Community invited to view plans for geothermal energy research opportunity in Clyde Gateway
14 August 2017
Two of the UK's leading scientific agencies have issued an open invitation to come to the Legacy Hub in Dalmarnock on 5 September 2017, when plans will be unveiled for an exciting new research development proposed for the Clyde Gateway area in the east end of Glasgow or neighbouring Rutherglen in South Lanarkshire.
The focus of the research at the Glasgow Geothermal Energy Research Field Site would be geothermal energy. It is one of two sites proposed in the £31 million UK Geoenergy Observatories Project led by NERC, the UK's main agency for funding environmental sciences, and the British Geological Survey(BGS), the UK's leading research centre in geoscience. This major project will provide infrastructure for future research opportunities and the second site would be based in England.
The UK Geoenergy Observatories project will establish new centres for research into the subsurface environment and provide opportunities to research how natural processes can control resource availability, and how natural resources can be used responsibly for present and future generations. The knowledge they generate will contribute to an understanding of new low-carbon energy technologies both in the UK and internationally. The capital project is NERC's response to the British government's announcement in the 2014 Autumn Statement that it would create world-class subsurface energy research test centres through NERC, operated by the British Geological Survey.
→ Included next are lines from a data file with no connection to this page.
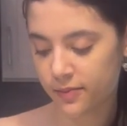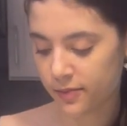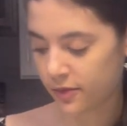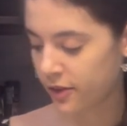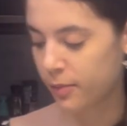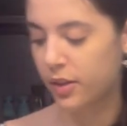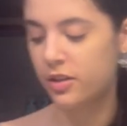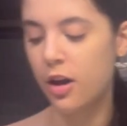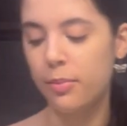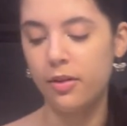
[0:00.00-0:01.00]
from the
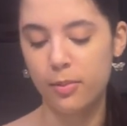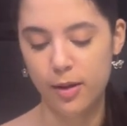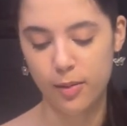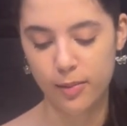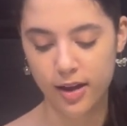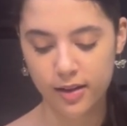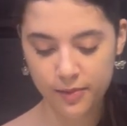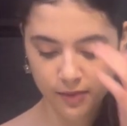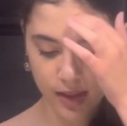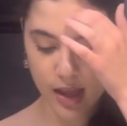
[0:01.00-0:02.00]
top of the piping bag.
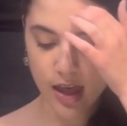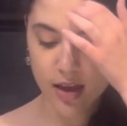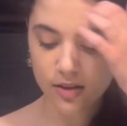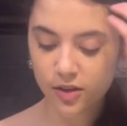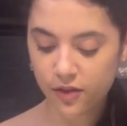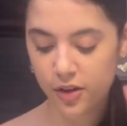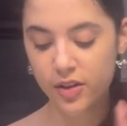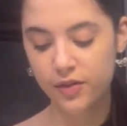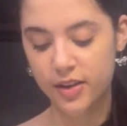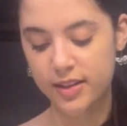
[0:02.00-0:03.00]
So for
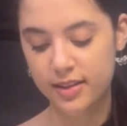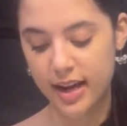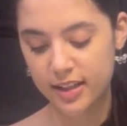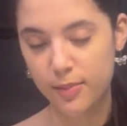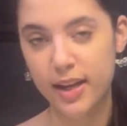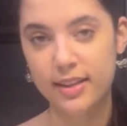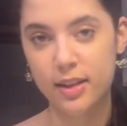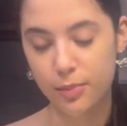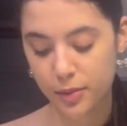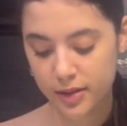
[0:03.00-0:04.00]
this first design, to make a
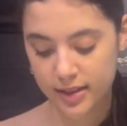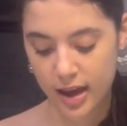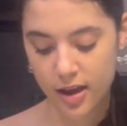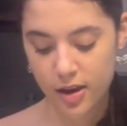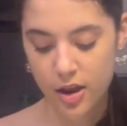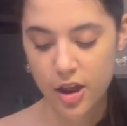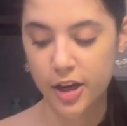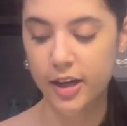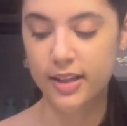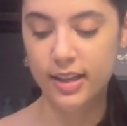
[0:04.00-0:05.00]
simple rosette,
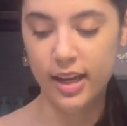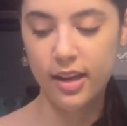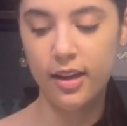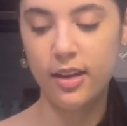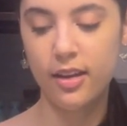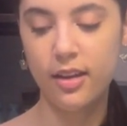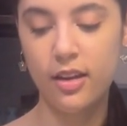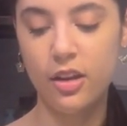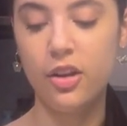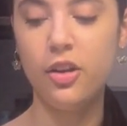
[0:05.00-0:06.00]
you're going to take
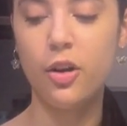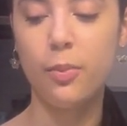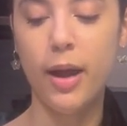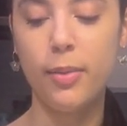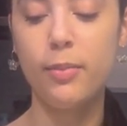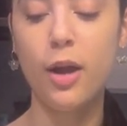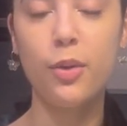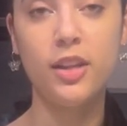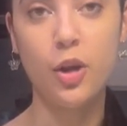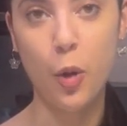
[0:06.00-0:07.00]
your piping bag
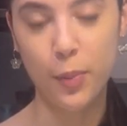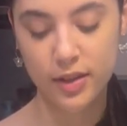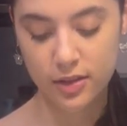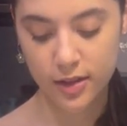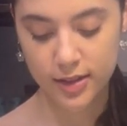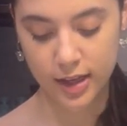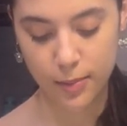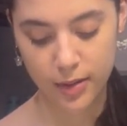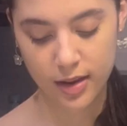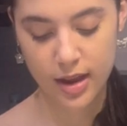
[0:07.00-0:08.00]
with the open star tip,
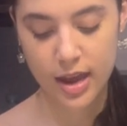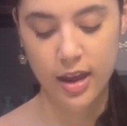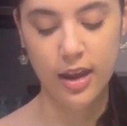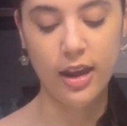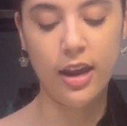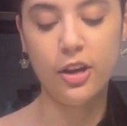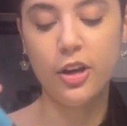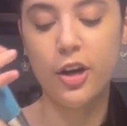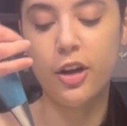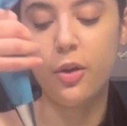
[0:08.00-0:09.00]
and
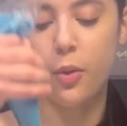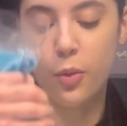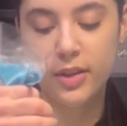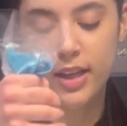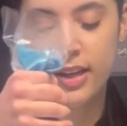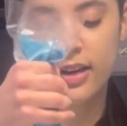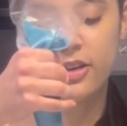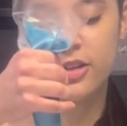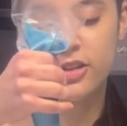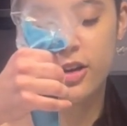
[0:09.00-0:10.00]
you're going to hold it, and
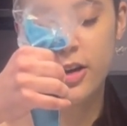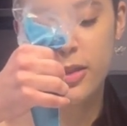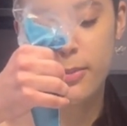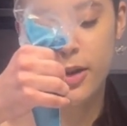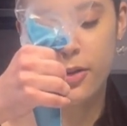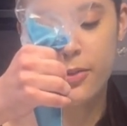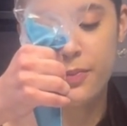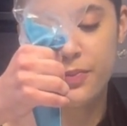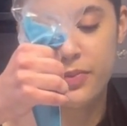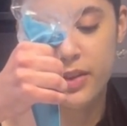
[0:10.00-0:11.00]
you're going to start in the middle,
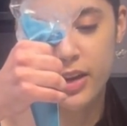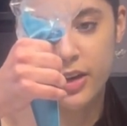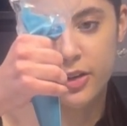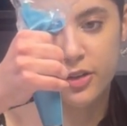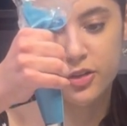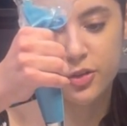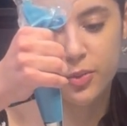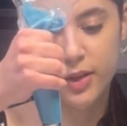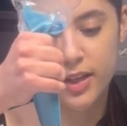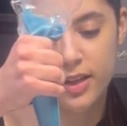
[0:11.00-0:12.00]
and you're going to
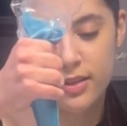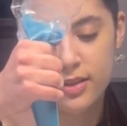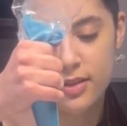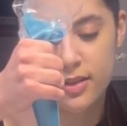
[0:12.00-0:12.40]
squeeze,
The Glasgow Geothermal Energy Research Field Site would be a £9 million project to explore the potential of geothermal energy for the benefit of local communities, as well as offering the opportunity for other areas of innovation and research into the subsurface. The project aims to create an opportunity for research in relation to the geothermal energy potential of the warm waters in the large expanse of disused coal mines under Glasgow. It may be possible to use that water for geothermal energy to heat homes and businesses.
The field site proposed for the Clyde Gateway area would comprise of a number of boreholes of various depths to create the opportunity to research the area's geology and underground water systems. Measurements would be taken from boreholes, such as temperature, water movement and water chemistry, and the data will be monitored and assessed in the coming years.
Professor John Ludden, Executive director of the British Geological Survey.
This has the potential to be a world-class research site attracting globally leading scientists and engineers, building on Glasgow's history as a trailblazing city of science. Realising the potential of geothermal energy in Clyde Gateway may create opportunities for the UK to lead the way in providing safe and sustainable energy for former mining communities around the world.
We are very keen to hear what the community think about this proposed project. Our scientists will be at the event to speak about the project and what this investment could mean for the community. And, of course, they will be there to answer any questions.
If you would like to find out more about the proposed Glasgow Geothermal Energy Research Field Site, join BGS at the Legacy Hub, Dalmarnock, Glasgow on 5 September 2017 from 14:00 to 20:00.
To find out more about the UK Geoenergy Observatories Project and environmental science that NERC funds, join us at the NERC showcase; 'UnEarthed. Explore the world at your feet'. The showcase will be a free event for all at the Dynamic Earth, Edinburgh from the 17-20 November 2017.
UK Geoenergy Observatories Project Communications Manager
British Geological Survey
0115 936 3066
1. BGS, a component body of NERC, is the nation's principal supplier of objective, impartial and up-to-date geological expertise and information for decision making for governmental, commercial and individual users. BGS maintains and develops the nation's understanding of its geology to improve policymaking, enhance national wealth and reduce risk. It also collaborates with the national and international scientific community in carrying out research in strategic areas, including energy and natural resources, our vulnerability to environmental change and hazards, and our general knowledge of the Earth system.
2. NERC is the UK's main agency for funding and managing world-class research, training and knowledge exchange in the environmental sciences. It coordinates some of the world's most exciting research projects, tackling major issues such as climate change, food security, environmental influences on human health, the genetic make-up of life on Earth, and much more. NERC receives around £300 million a year from the government's science budget, which it uses to fund research and training in universities and its own research centres.